What is vabbing? The new social media trend encouraging women to use their bodily fluids as a fragrance

The practice recently gained traction on TikTok (Getty Images/iStockphoto)
The practice recently gained traction on TikTok (Getty Images/iStockphoto)

If you’re in the mood to try something new and eccentric, you can almost always count on TikTok for inspiration.

While the platform has popularised plenty of delicious recipes (think: Gigi Hadid’s vodka pasta, Dalgona coffee and birria tacos), it has also prompted warnings from professionals over a slew of dangerous challenges, such as the more recent blackout challenge and last year’s the milk crate challenge.

Over on dating TikTok, users have come up with inventive ways to attract the opposite sex, including manifesting your partner through the “whisper method”, adopting either “siren eyes” or “doe eyes” to attract a lover, and more recently, vabbing.

The unconventional practice has around 13 million views on the platform. Although some people have embraced the trend, many have branded it “disgusting”.

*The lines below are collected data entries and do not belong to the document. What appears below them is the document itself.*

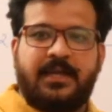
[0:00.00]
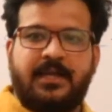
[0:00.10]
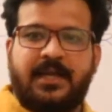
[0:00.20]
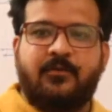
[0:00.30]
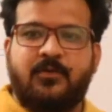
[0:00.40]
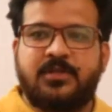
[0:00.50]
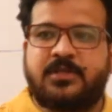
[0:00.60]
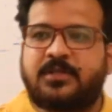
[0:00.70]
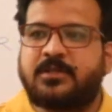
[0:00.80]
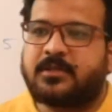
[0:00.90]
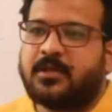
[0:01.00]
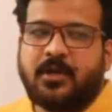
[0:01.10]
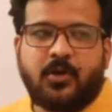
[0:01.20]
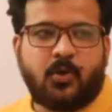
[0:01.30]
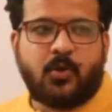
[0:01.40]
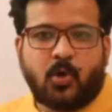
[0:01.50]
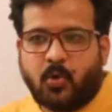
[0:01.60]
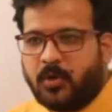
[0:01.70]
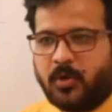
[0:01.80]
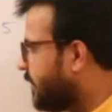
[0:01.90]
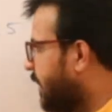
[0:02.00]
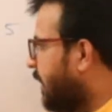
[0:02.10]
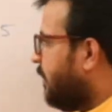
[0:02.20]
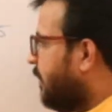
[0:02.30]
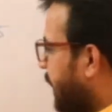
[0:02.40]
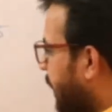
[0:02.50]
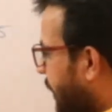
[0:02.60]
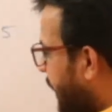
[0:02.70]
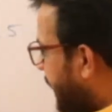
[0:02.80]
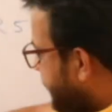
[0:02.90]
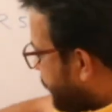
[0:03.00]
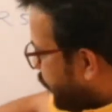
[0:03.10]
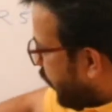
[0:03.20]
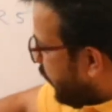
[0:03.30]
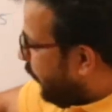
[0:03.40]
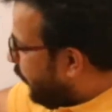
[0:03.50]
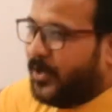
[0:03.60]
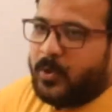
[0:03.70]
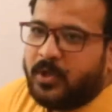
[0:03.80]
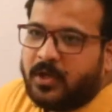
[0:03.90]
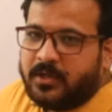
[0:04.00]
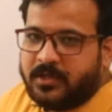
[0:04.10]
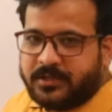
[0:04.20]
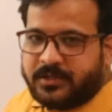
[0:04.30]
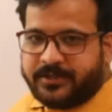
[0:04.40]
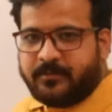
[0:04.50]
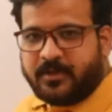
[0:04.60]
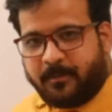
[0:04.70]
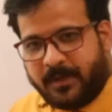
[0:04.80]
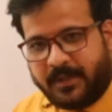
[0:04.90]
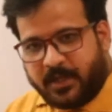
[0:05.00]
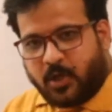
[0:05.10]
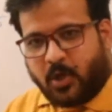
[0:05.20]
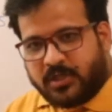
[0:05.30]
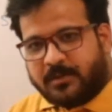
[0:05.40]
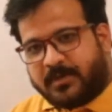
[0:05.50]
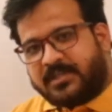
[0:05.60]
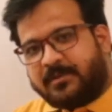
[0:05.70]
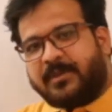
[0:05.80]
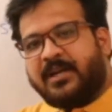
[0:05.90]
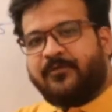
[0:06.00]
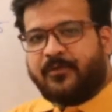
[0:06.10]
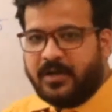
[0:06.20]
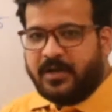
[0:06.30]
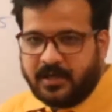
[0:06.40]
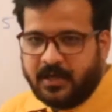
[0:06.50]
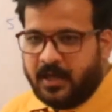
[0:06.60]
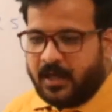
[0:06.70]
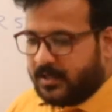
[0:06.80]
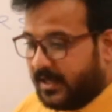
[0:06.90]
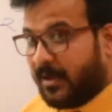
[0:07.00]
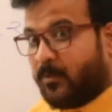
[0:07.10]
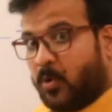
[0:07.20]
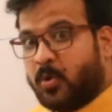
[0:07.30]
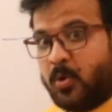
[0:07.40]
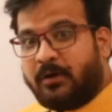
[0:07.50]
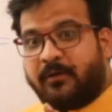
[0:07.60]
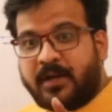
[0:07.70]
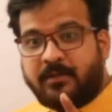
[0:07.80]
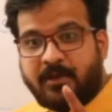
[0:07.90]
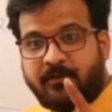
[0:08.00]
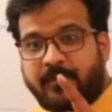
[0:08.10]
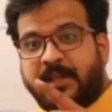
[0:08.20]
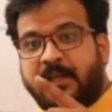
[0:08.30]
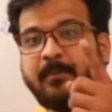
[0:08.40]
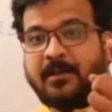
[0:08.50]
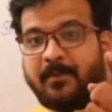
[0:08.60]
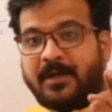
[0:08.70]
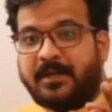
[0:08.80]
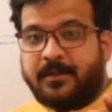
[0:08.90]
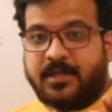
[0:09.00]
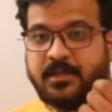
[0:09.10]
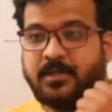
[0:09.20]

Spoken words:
that was taught to us. Fundamentally, this is not the way to learn this. The basic concept is something different that I am going to cover in my Vedic mathematics session.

Here’s everything you need to know about vabbing.

What is vabbing?

In short, vabbing, or vaginal dabbing, is the practice of using bodily (genital) fluids as perfume.

One TikTok user who partakes in vabbing, @jewlieah, explains that she takes her natural “scent” and dabs it on her wrists and the back of her ears.

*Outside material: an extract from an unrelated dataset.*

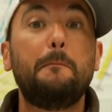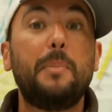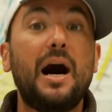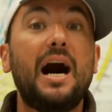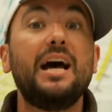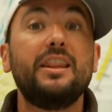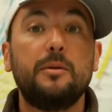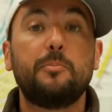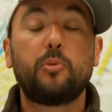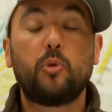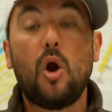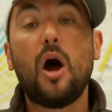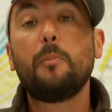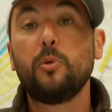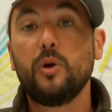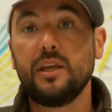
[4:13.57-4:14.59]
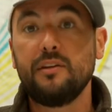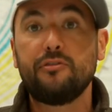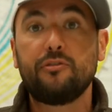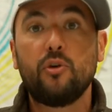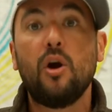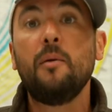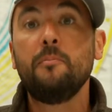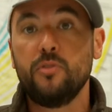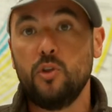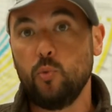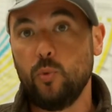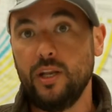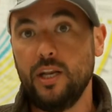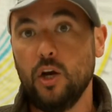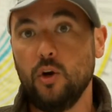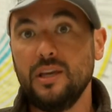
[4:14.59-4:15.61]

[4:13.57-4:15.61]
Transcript: buy the property from the widow,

“Put it on surfaces that don’t touch other things, and don’t rub your wrists on other people.”

How does it work?

The idea behind vabbing is that vaginal fluids may contain pheromones.

The theory goes that pheromones play a key role in how many animals communicate with each other, and therefore, they may play a role in attracting sexual or romantic partners in humans.

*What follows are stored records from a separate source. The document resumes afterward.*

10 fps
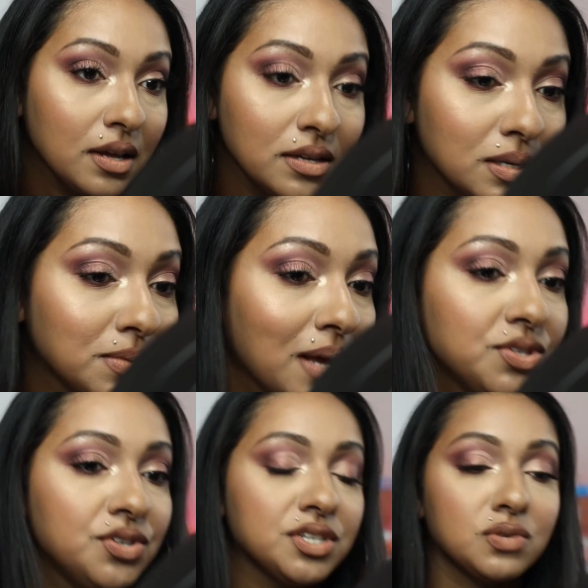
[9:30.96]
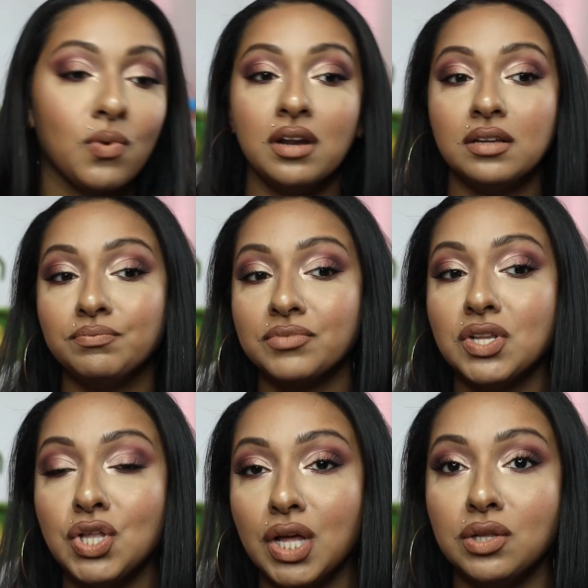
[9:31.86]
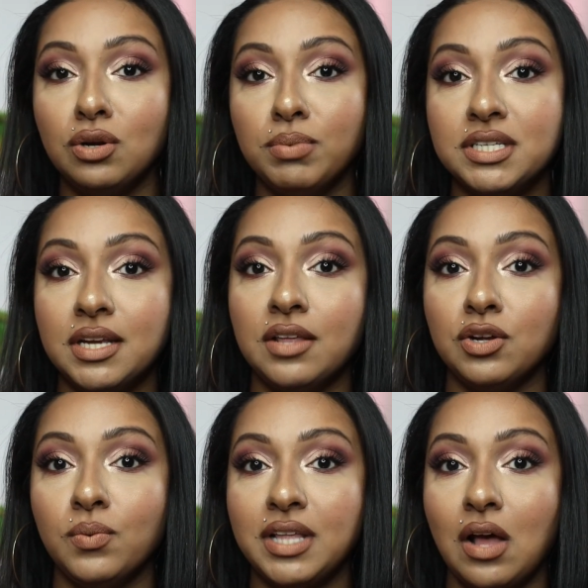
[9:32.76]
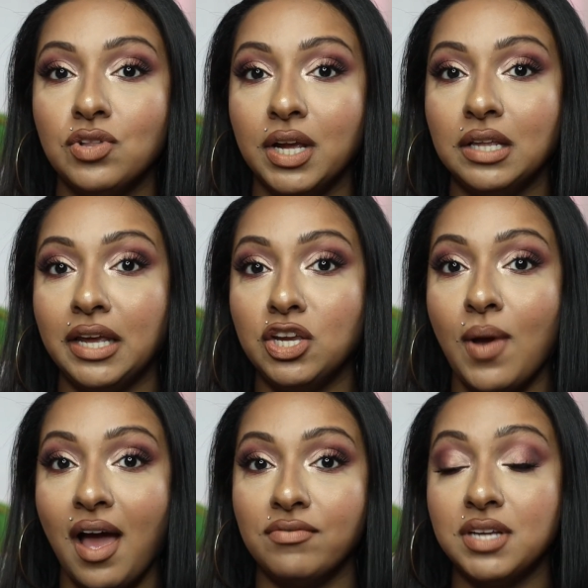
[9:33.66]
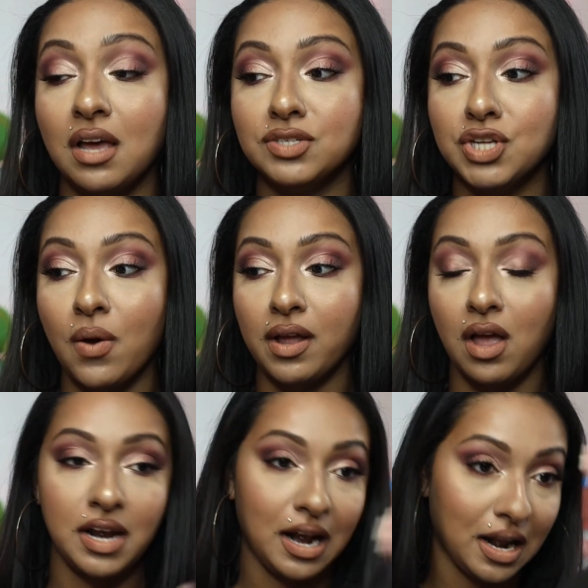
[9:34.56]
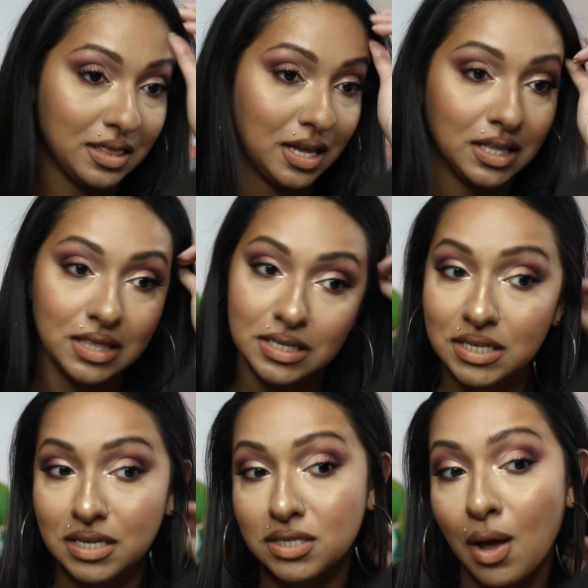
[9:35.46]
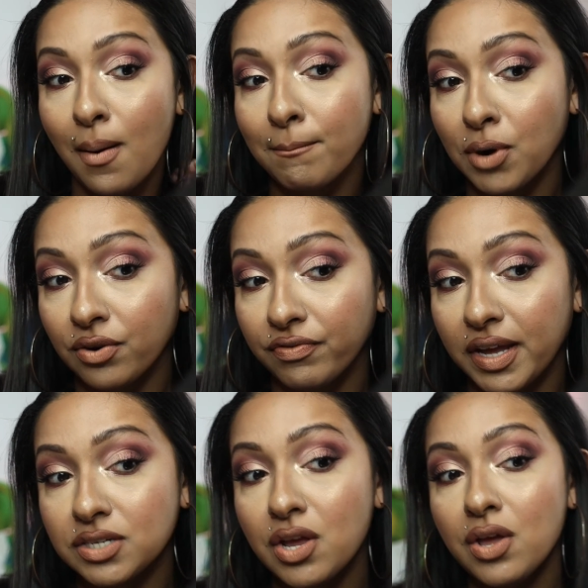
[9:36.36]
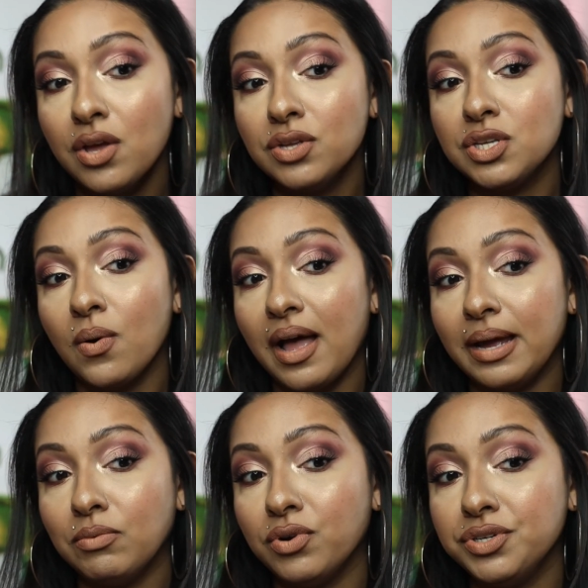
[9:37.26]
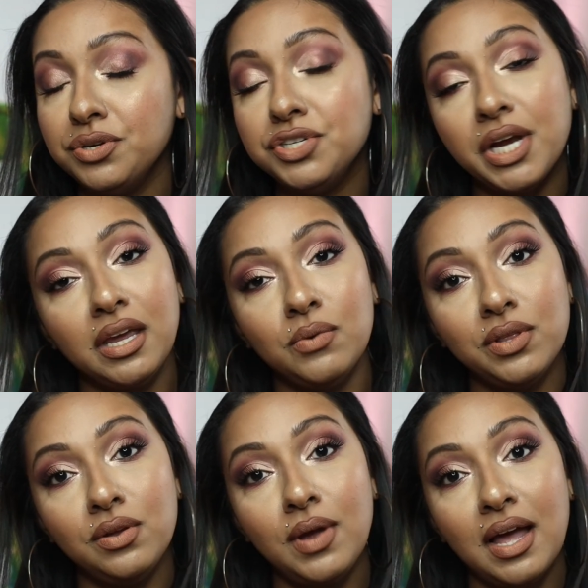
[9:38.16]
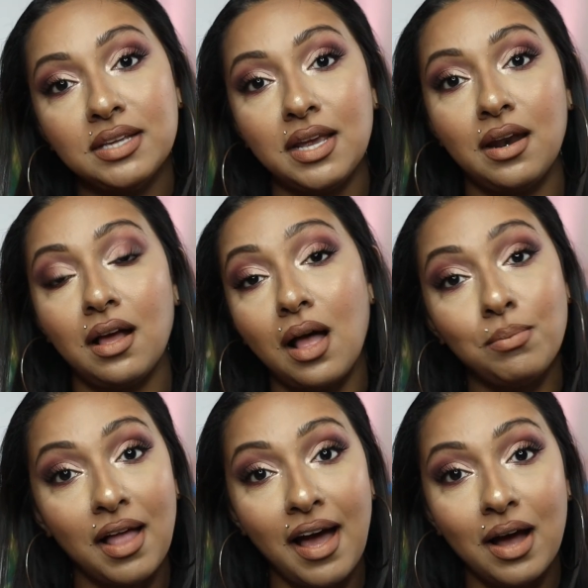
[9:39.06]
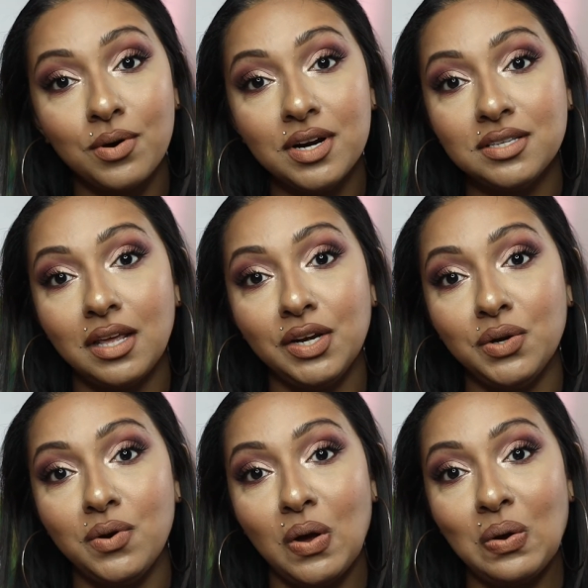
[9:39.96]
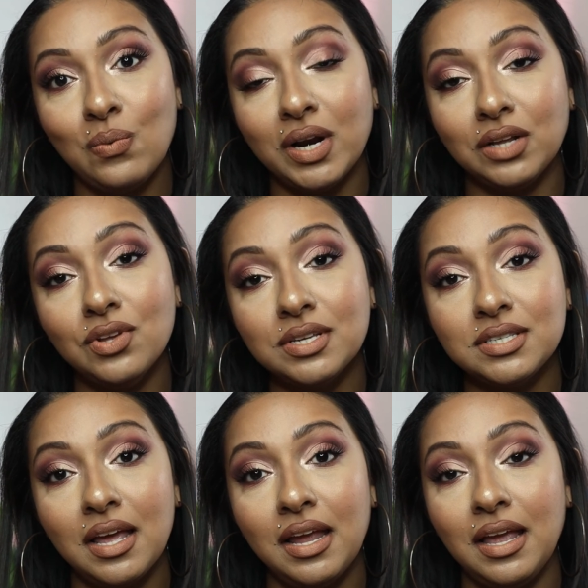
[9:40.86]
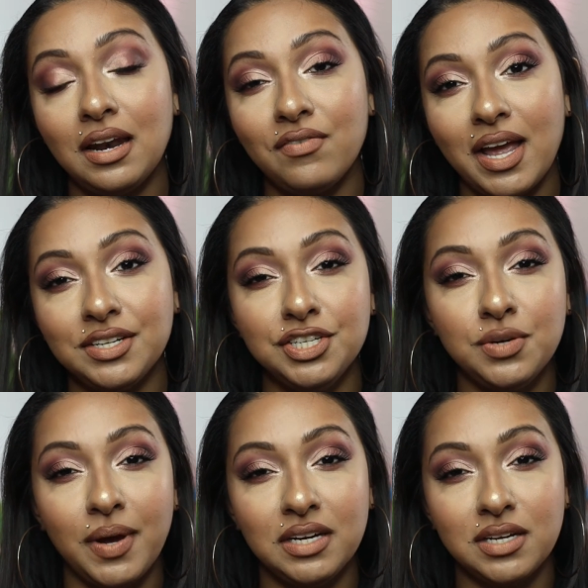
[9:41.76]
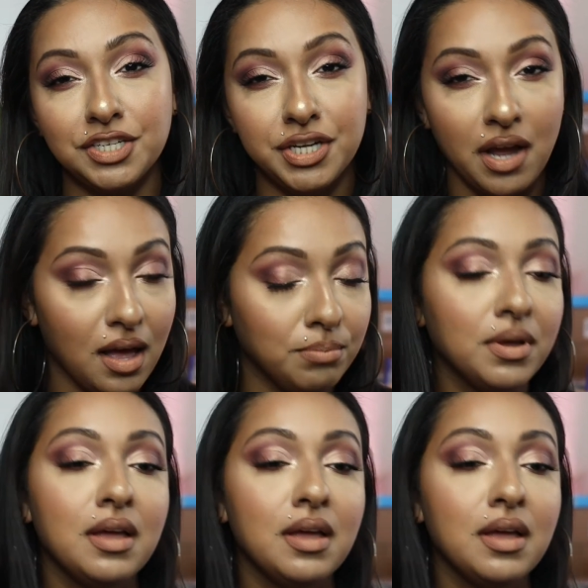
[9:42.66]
Sometimes you just want to look a little put together without looking like you have tons going on, and I think this is perfect. So I am going to check in with you guys in a couple of hours, letting you know what it looks like and if I had to do any touching up.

However, research on whether humans can sense pheromones and whether this impacts our behaviour is limited.

What have people said about vabbing?

While science behind vabbing is dubious, those embracing the trend are reporting positive results.

User @Jewlieah said she has been using the method “every day” after men “kept talking to and approaching” her the first time she tried it.

“Vabbing 100 per cent works,” she said in a video. “I got offered two free drinks at the pool and then a guy literally came back and gave me this,” she said, showing off a gift set from haircare brand Oribe.